I am not sure whether that was an intervention or an extension into a new speech. The noble Lord, Lord Kinnock, has agreed with the principle I have advanced, but he has taken it into a different development. I accept that, in his inimitable way, he has made a speech to develop the point I was making. I accept too that he has a perfect right to do so, but although it was very interesting, it was not exactly what I wanted to say.
I am not intervening on the noble Lord and I do not expect him to respond, but we are in the Committee stage and he has raised an issue that lies absolutely at the heart of one of the fundamental weaknesses of the Bill. I could not believe it when I saw that a paragraph in this Bill is headed “Exempt constituencies”, although the word used may be “Excepted”. Without any attempt to relate them to any other part of the Bill, two constituencies were going to be exempted just like that. As soon as I saw that, I must say that I and a number of noble friends thought, “This Bill has a very big piece of hybridity in it”. It has all the basic characteristics of a hybrid Bill because one group is being treated separately for no discernible reason. The Bill gives no explanation of why it is being made into a category.
That is a weakness in terms of how Bills ought to be drafted.

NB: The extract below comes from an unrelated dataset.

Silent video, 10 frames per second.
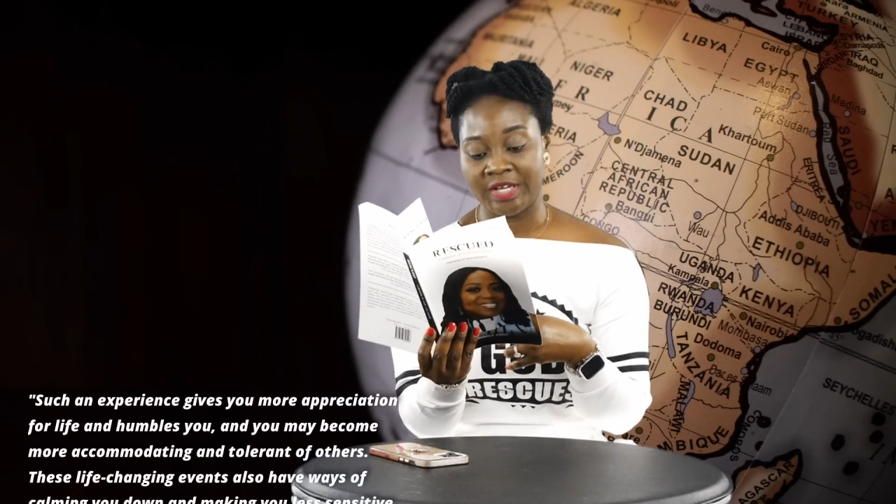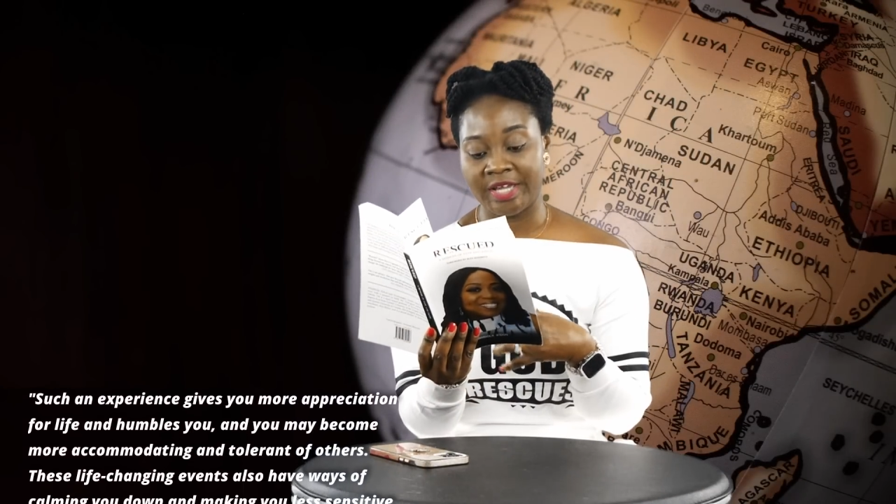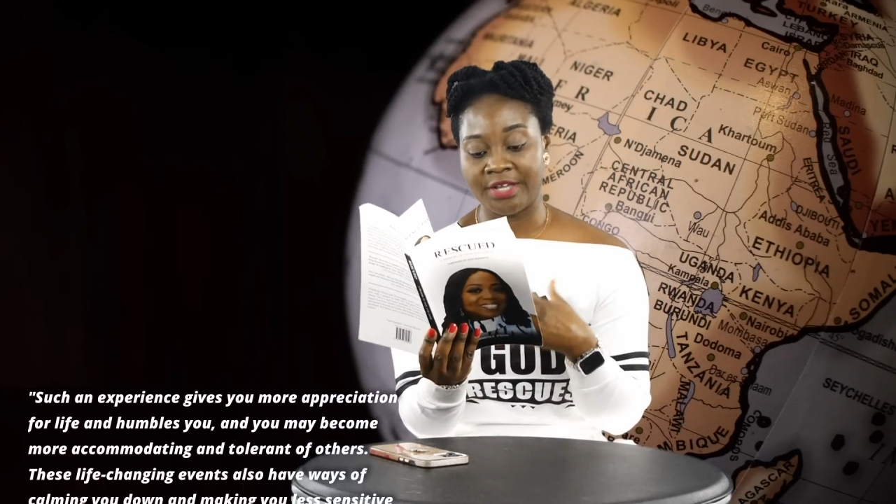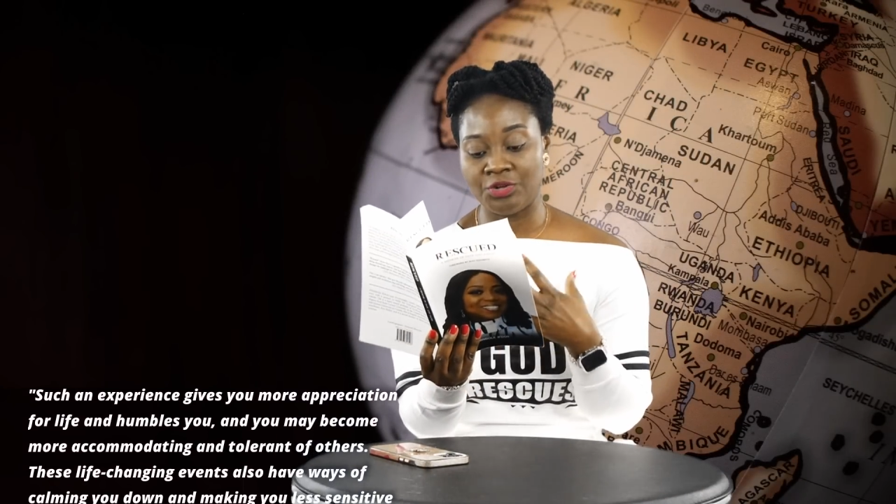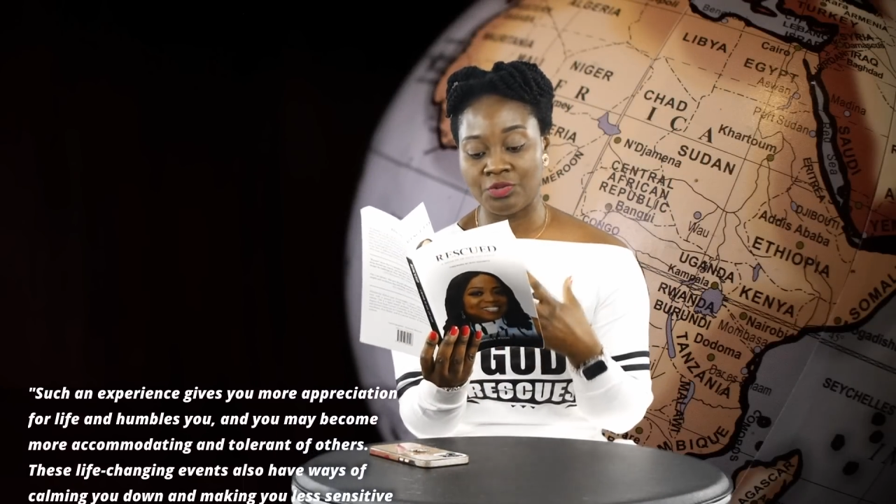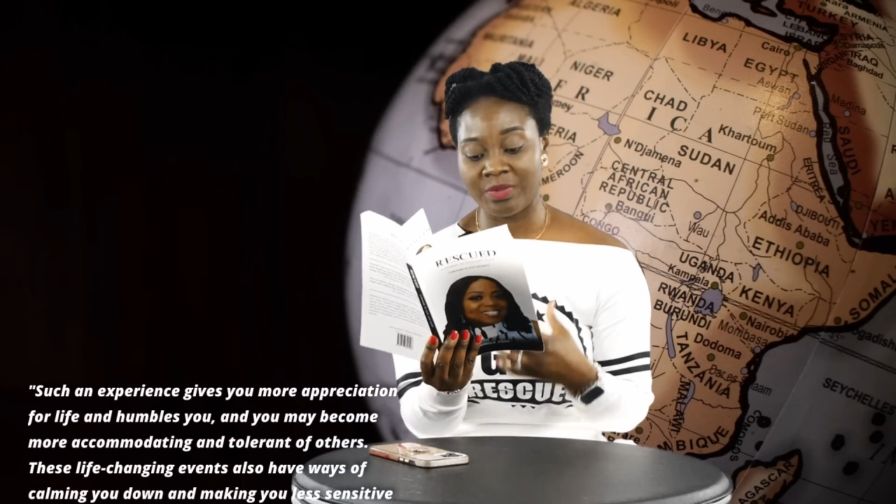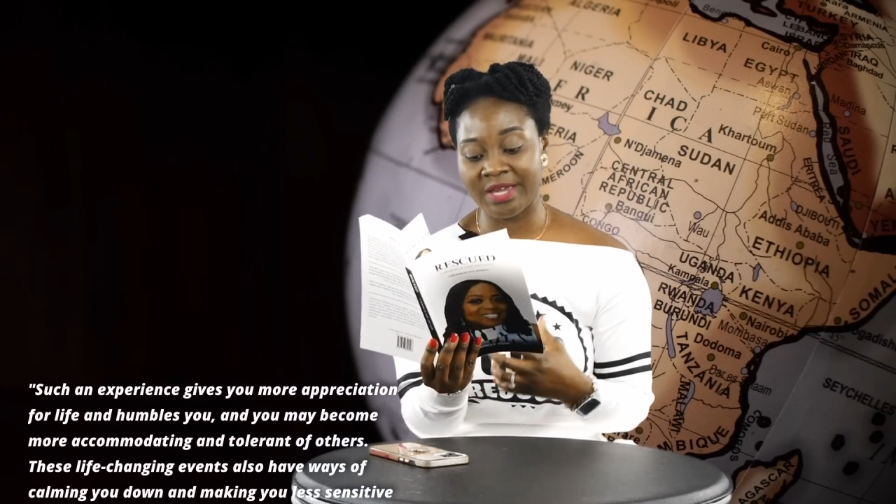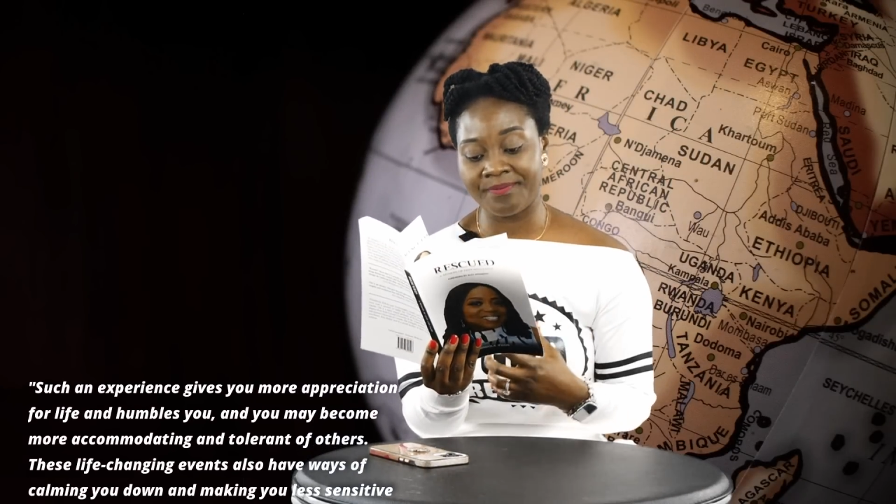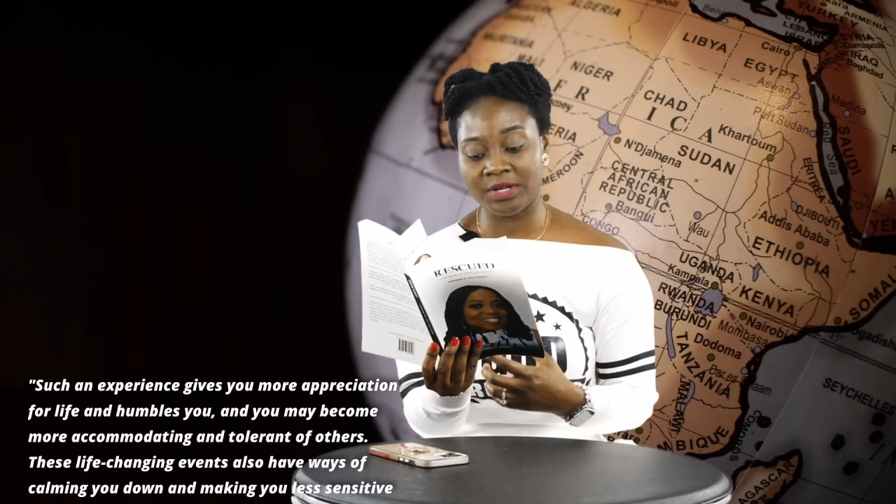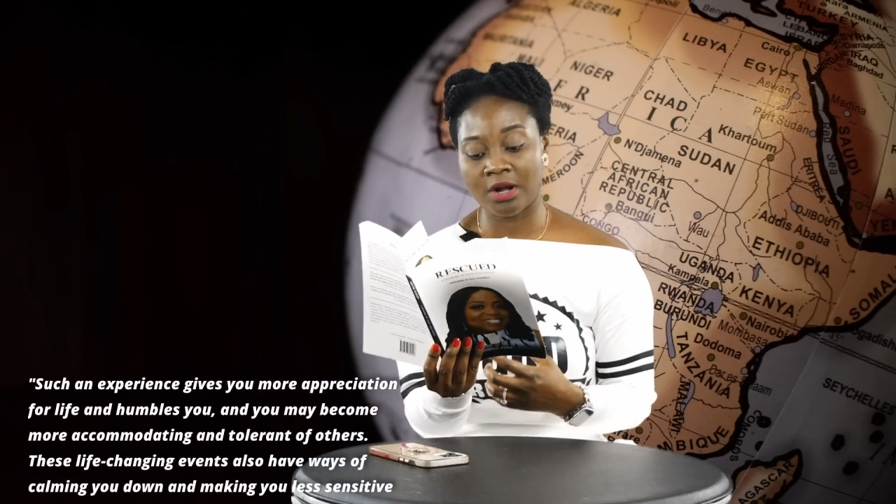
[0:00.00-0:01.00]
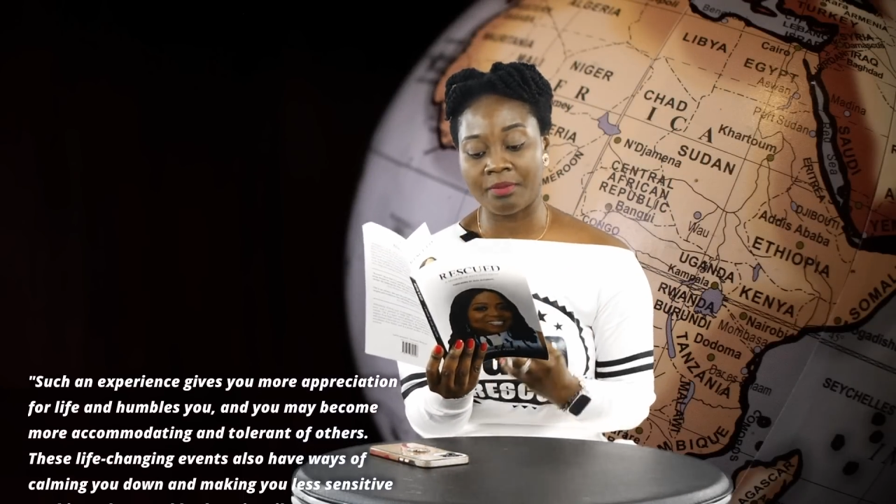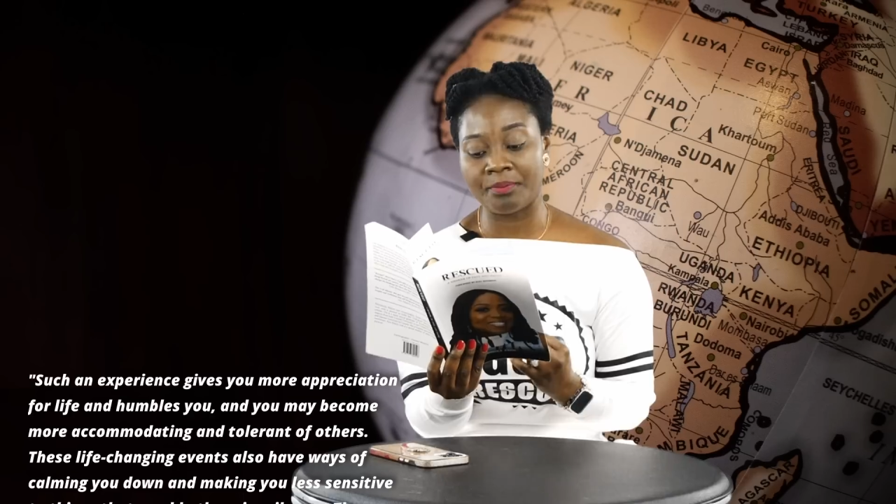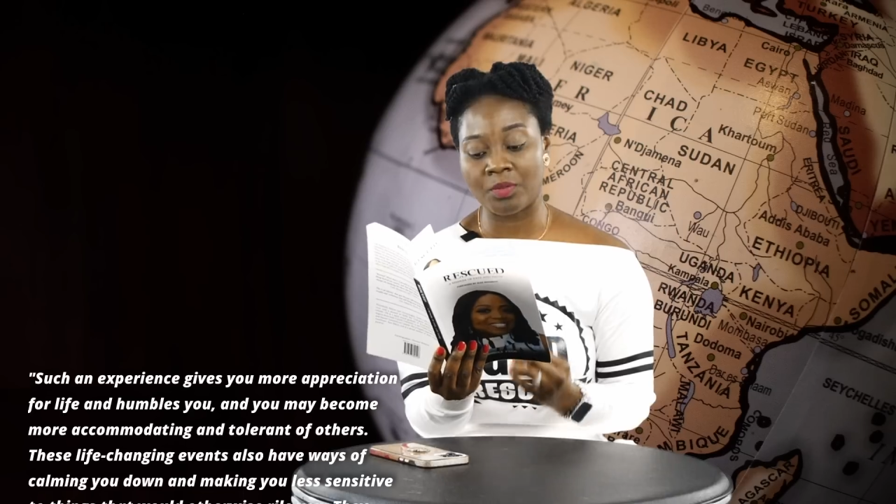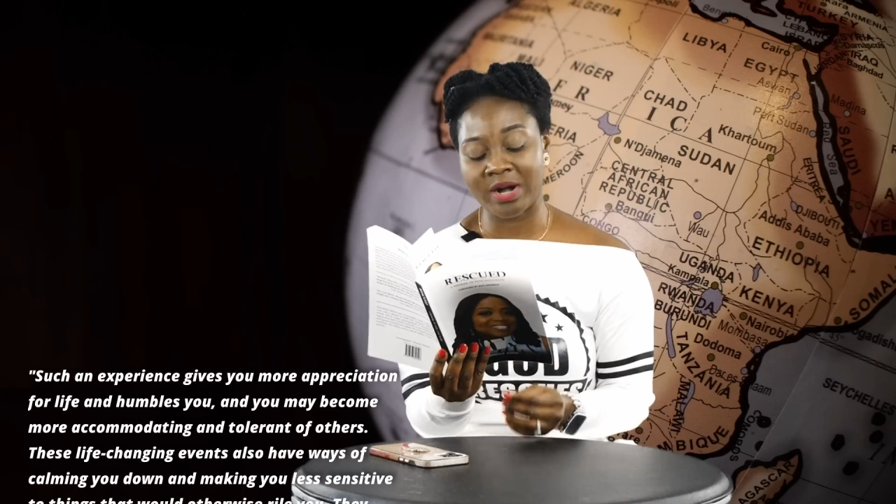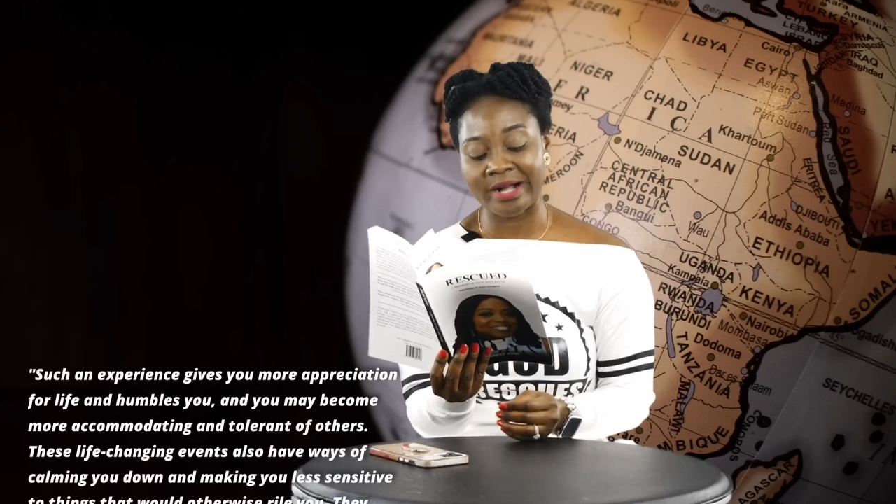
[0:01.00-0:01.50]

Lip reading: And you may become more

Here let me say quite clearly, especially knowing that the noble and learned Lord, Lord Wallace, is to wind up the debate, that I do not object in the least to the Western Isles or to Orkney and Shetland having their own constituencies because of their characteristics. I fully support that and think it is absolutely right, but as soon as you trespass into that kind of territory when drafting legislation, it is obvious that there is not a single constituency in England, Scotland, Wales or Northern Ireland that could not make a case for their unique characteristics to be treated as a constituency in its own right and being one of the excepted cases. It is bad drafting and bad politics because it would be so easy to put down an amendment for every single constituency.
I am sure that, at his convenience, the noble and learned Lord, Lord Wallace, could draft a clause that would allow for Orkney and Shetland quite properly to be a constituency in its own right. He could write it in general terms, which is how you should write legislation, and it would probably include a number of other exempted constituencies, but at least there would be some rationale for what is being done. There is none in this paragraph as it stands. It is yet a further example, but a particularly glaring one, of why this is a bad Bill that has been badly drafted.